## Records excerpted from a collection

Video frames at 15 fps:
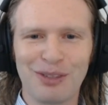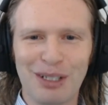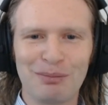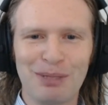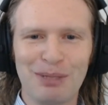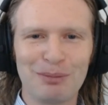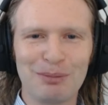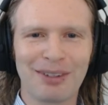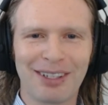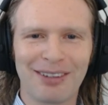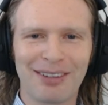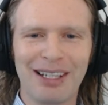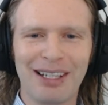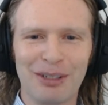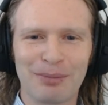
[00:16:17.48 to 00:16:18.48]
people
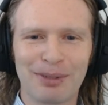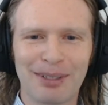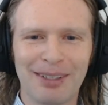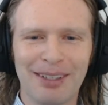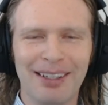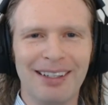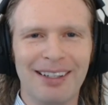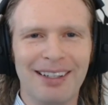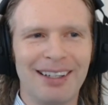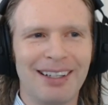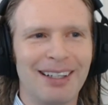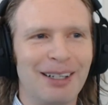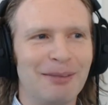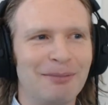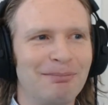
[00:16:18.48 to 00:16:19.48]
that'll help.
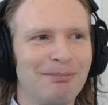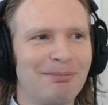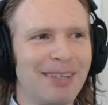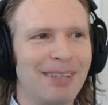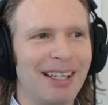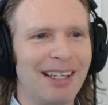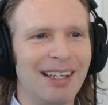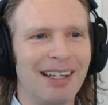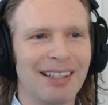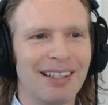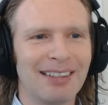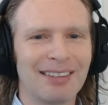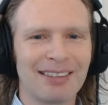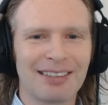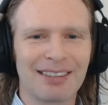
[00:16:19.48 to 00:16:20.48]

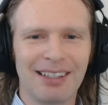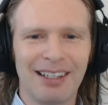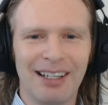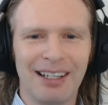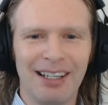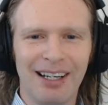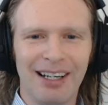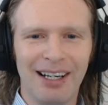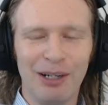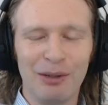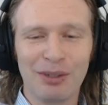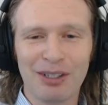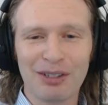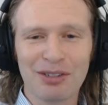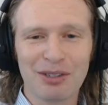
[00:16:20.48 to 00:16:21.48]
And I
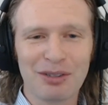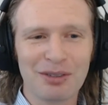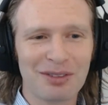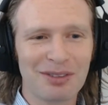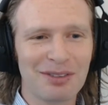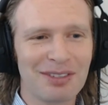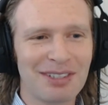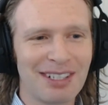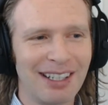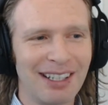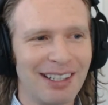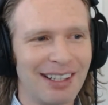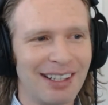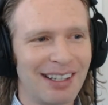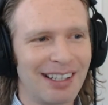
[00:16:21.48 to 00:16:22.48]
would also
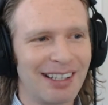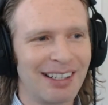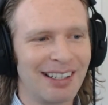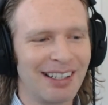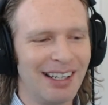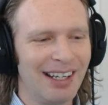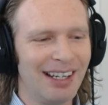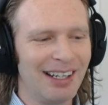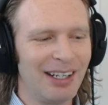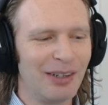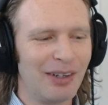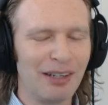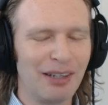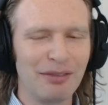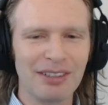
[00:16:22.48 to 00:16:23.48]
say that, you know,
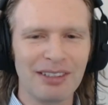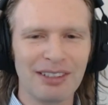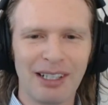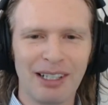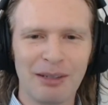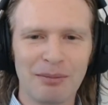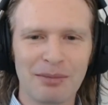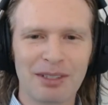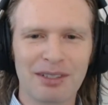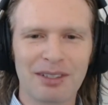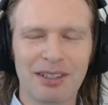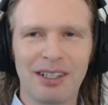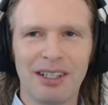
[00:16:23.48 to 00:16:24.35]
oftentimes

## WORK REQUEST
Copy the records above exactly. The pictures are not part of the copy.

## EXERCISE RESULT
Video frames at 15 fps:
[00:16:17.48 to 00:16:18.48]
people
[00:16:18.48 to 00:16:19.48]
that'll help.
[00:16:19.48 to 00:16:20.48]

[00:16:20.48 to 00:16:21.48]
And I
[00:16:21.48 to 00:16:22.48]
would also
[00:16:22.48 to 00:16:23.48]
say that, you know,
[00:16:23.48 to 00:16:24.35]
oftentimes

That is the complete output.